» **What needs to be done**
Since pictures are not wanted in the copy, output only the rest of each record exactly.

[Saved data entries]
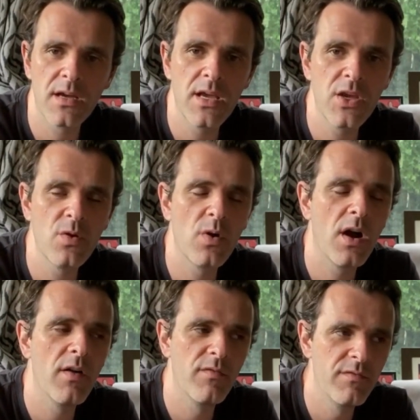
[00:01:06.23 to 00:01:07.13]
you
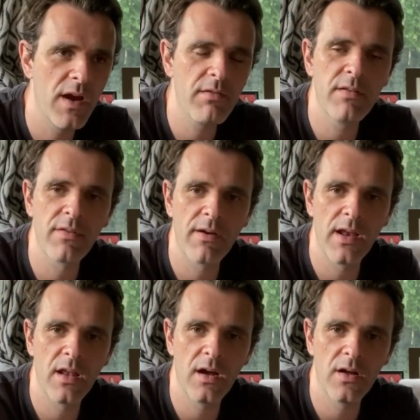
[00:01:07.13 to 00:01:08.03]
are very, very
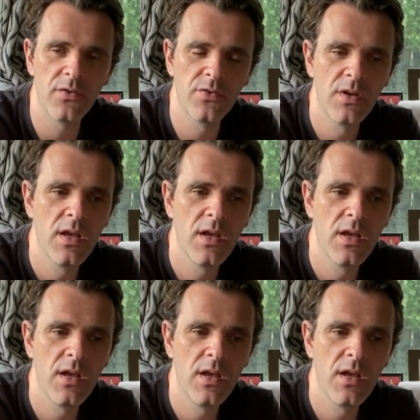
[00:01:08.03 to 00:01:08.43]
large,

» **Answer to this exercise**
[00:01:06.23 to 00:01:07.13]
you
[00:01:07.13 to 00:01:08.03]
are very, very
[00:01:08.03 to 00:01:08.43]
large,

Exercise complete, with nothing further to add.